Before this act the owner could actually make a few hundred dollars by selling the animal to a processer. Now some owners just abandon the animals or simply let them starve to death. c. Expert Opinion: An equine enthusiasts and an opponent to this act states, “That being able to process the animal would put value back in the economy, set people to work and provide an export product” (Yates 2008). According to American Veterinary Association, “In 2005, U. S. horse meat exports were estimated at 18,000 tons with a value of 61 million dollars” (AVMA Oct 15).

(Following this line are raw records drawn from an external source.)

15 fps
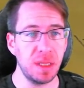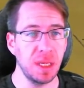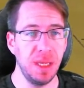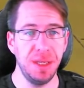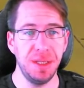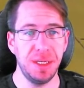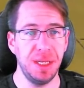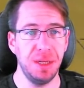
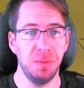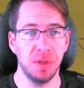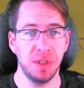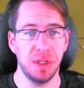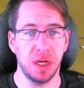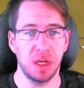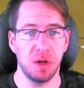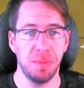He will
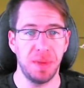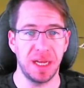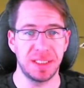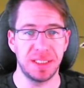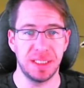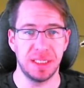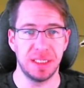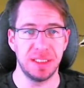not go back
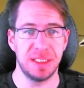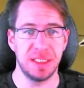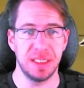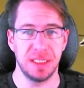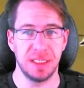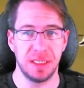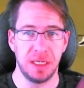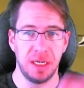
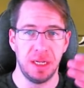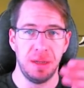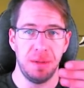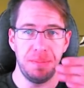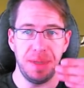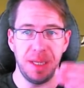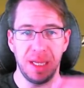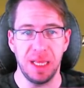to
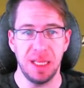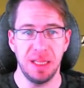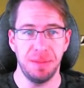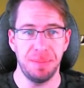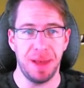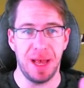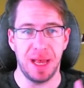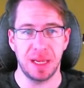being in the
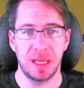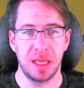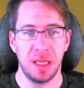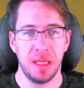back.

These points aren’t the only financial negative to this act. d. With thousands upon thousands of surplus horses the price of the stock itself is dropping. Ranchers and horse raisers aren’t able to get the money that their horses are worth because potential horse buyers have so many other options. Transition: But don’t worry equine enthusiasts haven’t let the ban stop them. MP 3: Ranchers and equine breeders have found a way around the ban and have decided to export the horses out of the country to Mexico or Canada. . According to Scott Yates of Capital Press, “With the last three slaughter plants in the U. S. forced to close, horses are now being exported to Mexico and Canada to the tune of about 90,000 head in 2007. That is a 312 percent increase compared to the previous year” (Yates 2008). b. Okay so you might say good, we are still able to get rid of the unwanted horses in an economic way and no horses are being slaughtered with cruelty in the United States.

While this is true, it has been proven that slaughtering facilities in Mexico are much more cruel than their American counterparts. c. Expert Opinion: According to the American veterinary medicine association, “especially troubling is the treatment of the horses once they cross the border into Mexico. The Humane Society of the United States released a video showing the brutal stabbing death of a fully conscious horse at a Mexican slaughter facility” (AVMA Jan 15). d. So are we truly stopping the cruelty to horses?

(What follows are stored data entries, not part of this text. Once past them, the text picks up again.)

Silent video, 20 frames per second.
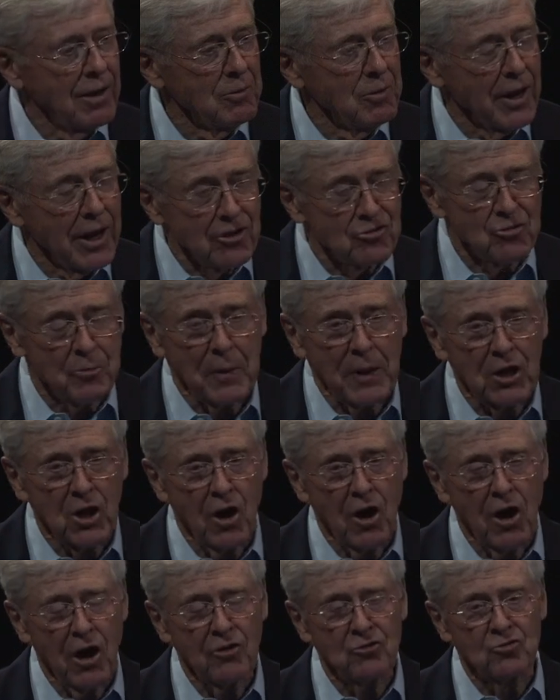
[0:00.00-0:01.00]
it's
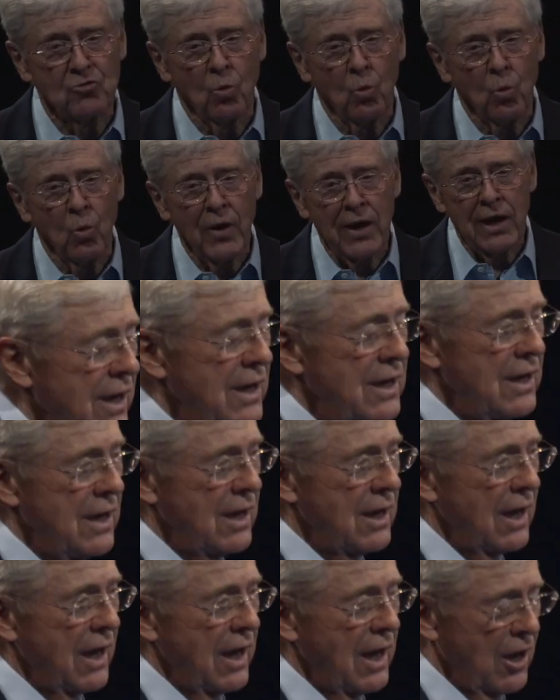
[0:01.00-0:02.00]
because we
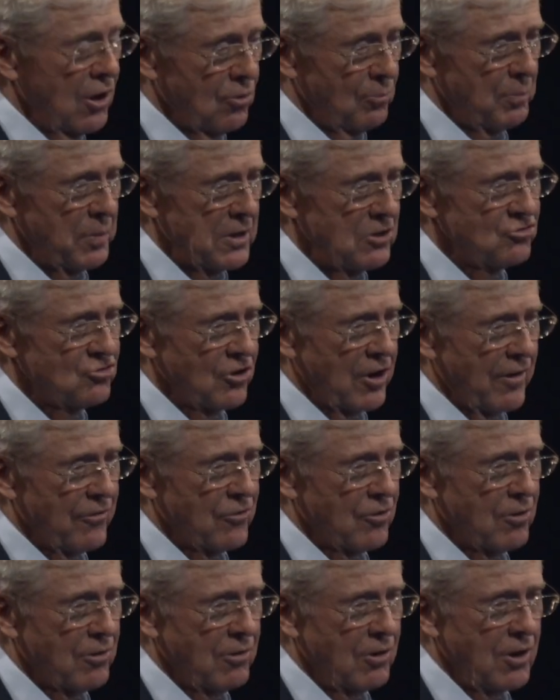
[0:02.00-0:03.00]
help each
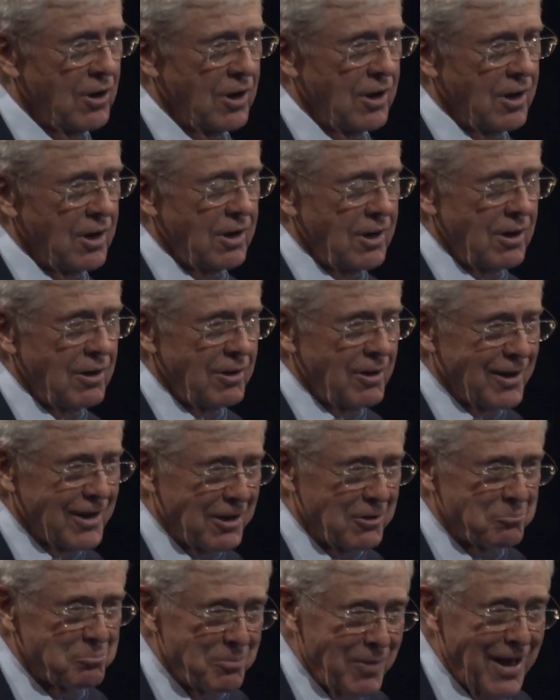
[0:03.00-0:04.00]
other
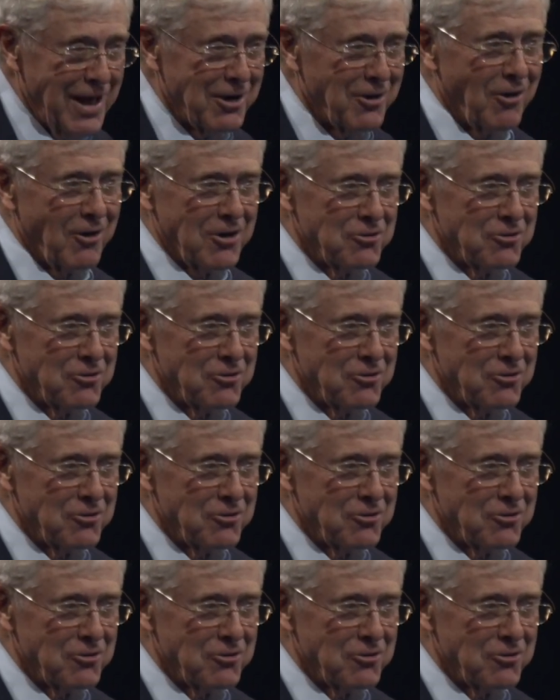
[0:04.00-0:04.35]
get better.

Sure we may feel better that it isn’t happening on our own soil but we are still the ones sending them off to their uncertain fate. e. This point has recently become an issue. a. Mike Stuckey of MSNBC news reported on September 24, 2008, “The emotional debate over slaughtering horses for human consumption gained new life in Washington this week as a House committee approved a measure that would ban the practice nationwide and halt the export of U. S. horses destined for dinner tables in other countries” (Stuckey 2008). b.

If this law is passed that would mean that no horses would be slaughtered and no horses could be exported for the use of food, which will lead to an even larger increase in the number of horses in America. Conclusion Review: The U. S. horse slaughter ban has had a huge impact on the equine industry. I wasn’t here today to sway you one way or another on the ban. I just wanted to inform you of some of the consequences and impacts it has on the equine industry. We learned that it was put into place to stop the cruel slaughtering of horses on American soil.

Then we found out that the problem hasn’t really been solved, horses are experiencing more cruelty than ever with longer rides and harsher deaths once they reach their final stop in a foreign land. There is also the issue of a huge surplus of horses that need care and are affecting the quality stock being raised across the country. Final Comment: Now that you understand the ban and its impacts. I leave you with this final thought. To slaughter or not to slaughter? That is the question!